Argentina’s ‘Golden Generation’ should really be defined, then, as between 2010 and 2016, when those 2005 and 2007 winners matured towards their peak. Look at the teams that won major tournaments in the period, though, and they were mainly those with a clear long-term plan – Spain 2010 and 2012, Uruguay 2011, Germany 2014 and Chile in 2015 and 2016 – which highlights the lack of one from the AFA. It highlights their failure to maximise talent (the result) on top of the current failure of not developing it (the process).

Their preparation for this summer’s World Cup was shambolic, the worst of any team until Spain came along, asked Argentina to hold their cerveza, and sacked Julen Lopetegui the day before Russia 2018 kicked off.  It began when the Albiceleste were struggling to qualify until they begged Lionel Messi to reverse his international retirement and the Barcelona man dragged them kicking and screaming to Russia.

The win over Ecuador should have been the turning point for Jorge Sampaoli, who had until that point been forced to take a pragmatic role that was the opposite of how he had achieved all the success in his career. Argentina would have six friendlies across three international breaks in which Sampaoli could work out the best way to implement his favoured system and take Argentina to success.

But having used 48 players in his first 10 games, the confusion over personnel never really went away and the friendlies that took place were disastrous – including heavy defeats to Nigeria and Spain – as well as two cancelled games on the eve of the tournament against Nicaragua and Israel.

Argentina’s only pre-World Cup friendly in the end was against Haiti (world ranking: 104) after negotiations over playing a Spanish club side failed in the wake of the Israel friendly being cancelled.
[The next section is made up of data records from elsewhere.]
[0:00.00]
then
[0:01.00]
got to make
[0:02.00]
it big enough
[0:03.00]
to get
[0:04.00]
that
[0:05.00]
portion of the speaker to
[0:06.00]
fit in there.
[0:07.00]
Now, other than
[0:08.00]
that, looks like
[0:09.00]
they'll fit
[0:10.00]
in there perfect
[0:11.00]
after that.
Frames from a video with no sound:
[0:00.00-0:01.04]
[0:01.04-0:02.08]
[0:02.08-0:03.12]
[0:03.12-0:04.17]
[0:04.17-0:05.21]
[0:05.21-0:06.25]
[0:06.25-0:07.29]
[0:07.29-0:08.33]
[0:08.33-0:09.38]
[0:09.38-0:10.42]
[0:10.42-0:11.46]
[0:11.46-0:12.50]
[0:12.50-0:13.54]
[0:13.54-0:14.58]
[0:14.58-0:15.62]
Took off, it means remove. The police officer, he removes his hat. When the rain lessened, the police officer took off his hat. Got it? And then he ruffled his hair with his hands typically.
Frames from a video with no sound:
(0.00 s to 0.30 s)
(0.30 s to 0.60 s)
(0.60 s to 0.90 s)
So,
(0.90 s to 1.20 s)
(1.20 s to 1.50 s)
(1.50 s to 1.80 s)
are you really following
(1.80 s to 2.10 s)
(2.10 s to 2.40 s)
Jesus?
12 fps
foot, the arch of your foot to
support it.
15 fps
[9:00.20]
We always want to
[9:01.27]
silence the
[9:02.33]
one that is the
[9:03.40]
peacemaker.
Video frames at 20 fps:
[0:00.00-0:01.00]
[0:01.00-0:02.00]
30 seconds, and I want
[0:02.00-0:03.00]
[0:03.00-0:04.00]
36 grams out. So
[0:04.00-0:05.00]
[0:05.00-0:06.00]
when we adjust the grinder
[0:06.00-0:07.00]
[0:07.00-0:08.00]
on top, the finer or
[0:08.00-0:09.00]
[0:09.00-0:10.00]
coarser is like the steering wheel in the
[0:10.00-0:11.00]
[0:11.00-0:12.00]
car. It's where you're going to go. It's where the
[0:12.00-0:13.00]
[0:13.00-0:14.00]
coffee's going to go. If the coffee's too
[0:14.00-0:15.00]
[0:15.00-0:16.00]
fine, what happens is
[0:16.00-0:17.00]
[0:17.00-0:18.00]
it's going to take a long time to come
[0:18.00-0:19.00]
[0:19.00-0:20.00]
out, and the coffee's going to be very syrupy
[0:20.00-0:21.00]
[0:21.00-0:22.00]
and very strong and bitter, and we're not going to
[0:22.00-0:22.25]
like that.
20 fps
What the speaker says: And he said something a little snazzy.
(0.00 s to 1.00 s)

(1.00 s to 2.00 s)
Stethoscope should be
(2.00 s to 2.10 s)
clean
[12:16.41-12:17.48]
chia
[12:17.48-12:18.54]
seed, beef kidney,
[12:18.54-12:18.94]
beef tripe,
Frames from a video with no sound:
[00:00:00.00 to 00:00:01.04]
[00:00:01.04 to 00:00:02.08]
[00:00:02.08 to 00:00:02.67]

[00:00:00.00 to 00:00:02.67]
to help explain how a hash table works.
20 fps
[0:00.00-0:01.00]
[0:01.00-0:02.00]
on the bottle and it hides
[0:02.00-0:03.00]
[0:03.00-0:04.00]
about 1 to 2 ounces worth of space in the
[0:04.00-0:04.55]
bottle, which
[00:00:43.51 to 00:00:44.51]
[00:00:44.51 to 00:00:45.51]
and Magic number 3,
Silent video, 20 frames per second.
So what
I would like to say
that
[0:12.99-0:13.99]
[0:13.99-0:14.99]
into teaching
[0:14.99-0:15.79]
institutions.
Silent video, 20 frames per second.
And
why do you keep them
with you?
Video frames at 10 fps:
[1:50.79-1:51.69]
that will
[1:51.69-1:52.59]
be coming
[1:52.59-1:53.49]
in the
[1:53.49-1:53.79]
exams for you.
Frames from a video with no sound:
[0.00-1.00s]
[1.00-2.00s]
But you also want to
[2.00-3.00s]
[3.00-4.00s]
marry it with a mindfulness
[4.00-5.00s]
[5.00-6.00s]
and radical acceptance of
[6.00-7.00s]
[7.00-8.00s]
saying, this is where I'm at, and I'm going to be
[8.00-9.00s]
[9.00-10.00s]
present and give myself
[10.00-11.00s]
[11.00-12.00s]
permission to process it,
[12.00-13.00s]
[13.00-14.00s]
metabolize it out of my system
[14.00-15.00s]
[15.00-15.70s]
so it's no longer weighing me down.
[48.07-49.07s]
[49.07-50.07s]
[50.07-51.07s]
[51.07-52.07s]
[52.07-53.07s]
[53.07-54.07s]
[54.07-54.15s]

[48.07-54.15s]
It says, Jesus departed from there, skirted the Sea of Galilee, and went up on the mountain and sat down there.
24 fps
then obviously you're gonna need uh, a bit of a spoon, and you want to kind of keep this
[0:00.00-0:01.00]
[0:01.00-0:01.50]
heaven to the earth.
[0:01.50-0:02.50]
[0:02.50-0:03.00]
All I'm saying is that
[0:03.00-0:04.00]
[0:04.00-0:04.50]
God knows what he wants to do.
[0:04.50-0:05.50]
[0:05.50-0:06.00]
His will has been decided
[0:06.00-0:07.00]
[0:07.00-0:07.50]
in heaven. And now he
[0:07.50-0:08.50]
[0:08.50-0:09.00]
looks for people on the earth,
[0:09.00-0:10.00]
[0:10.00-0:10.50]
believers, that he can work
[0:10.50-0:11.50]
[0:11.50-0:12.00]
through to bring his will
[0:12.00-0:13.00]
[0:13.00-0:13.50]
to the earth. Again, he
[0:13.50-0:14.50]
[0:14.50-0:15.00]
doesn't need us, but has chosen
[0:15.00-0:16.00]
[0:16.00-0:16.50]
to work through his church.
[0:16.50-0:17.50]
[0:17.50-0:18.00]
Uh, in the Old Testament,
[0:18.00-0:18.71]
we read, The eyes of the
That trip to Jerusalem didn’t go ahead because the players weren’t willing to travel over humanitarian and security concerns and was symbolic of their problems – something organised by the AFA for money-spinning purposes that completely backfired.

In the past few years Argentina have been paraded around the world like a travelling circus for international friendlies, the AFA ready to take offers from the highest bidder for games as long as they could guarantee Messi would feature. It has meant such lamentable moments as ‘Guinness The Match’ – a friendly in Nigeria that anyone watching could tell immediately was fixed and was subsequently deemed so by Fifa – as well as games in far-flung places like Bangladesh, India and Australia.

It therefore comes as no surprise that Argentina’s World Cup campaign ended way earlier than expected.